⟨
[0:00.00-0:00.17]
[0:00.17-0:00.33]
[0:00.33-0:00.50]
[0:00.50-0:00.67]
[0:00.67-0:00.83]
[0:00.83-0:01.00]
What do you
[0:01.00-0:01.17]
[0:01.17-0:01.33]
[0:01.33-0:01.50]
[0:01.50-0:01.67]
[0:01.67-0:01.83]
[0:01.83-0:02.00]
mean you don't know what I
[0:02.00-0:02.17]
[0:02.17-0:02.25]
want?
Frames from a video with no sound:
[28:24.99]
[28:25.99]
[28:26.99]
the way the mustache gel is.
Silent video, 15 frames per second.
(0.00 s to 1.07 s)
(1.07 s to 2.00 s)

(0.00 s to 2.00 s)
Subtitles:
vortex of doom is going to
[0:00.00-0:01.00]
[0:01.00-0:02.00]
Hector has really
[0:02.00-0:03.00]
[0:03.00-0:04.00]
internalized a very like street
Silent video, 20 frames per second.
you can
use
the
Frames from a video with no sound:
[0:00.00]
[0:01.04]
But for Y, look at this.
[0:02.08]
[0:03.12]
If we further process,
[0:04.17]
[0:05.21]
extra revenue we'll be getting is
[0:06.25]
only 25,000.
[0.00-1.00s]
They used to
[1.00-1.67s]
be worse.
⟩
EXERCISE DESCRIPTION => From the listing above, extract every line exactly as it stands.

REPLY TO THE EXERCISE =>
[0:00.00-0:00.17]
[0:00.17-0:00.33]
[0:00.33-0:00.50]
[0:00.50-0:00.67]
[0:00.67-0:00.83]
[0:00.83-0:01.00]
What do you
[0:01.00-0:01.17]
[0:01.17-0:01.33]
[0:01.33-0:01.50]
[0:01.50-0:01.67]
[0:01.67-0:01.83]
[0:01.83-0:02.00]
mean you don't know what I
[0:02.00-0:02.17]
[0:02.17-0:02.25]
want?
Frames from a video with no sound:
[28:24.99]
[28:25.99]
[28:26.99]
the way the mustache gel is.
Silent video, 15 frames per second.
(0.00 s to 1.07 s)
(1.07 s to 2.00 s)

(0.00 s to 2.00 s)
Subtitles:
vortex of doom is going to
[0:00.00-0:01.00]
[0:01.00-0:02.00]
Hector has really
[0:02.00-0:03.00]
[0:03.00-0:04.00]
internalized a very like street
Silent video, 20 frames per second.
you can
use
the
Frames from a video with no sound:
[0:00.00]
[0:01.04]
But for Y, look at this.
[0:02.08]
[0:03.12]
If we further process,
[0:04.17]
[0:05.21]
extra revenue we'll be getting is
[0:06.25]
only 25,000.
[0.00-1.00s]
They used to
[1.00-1.67s]
be worse.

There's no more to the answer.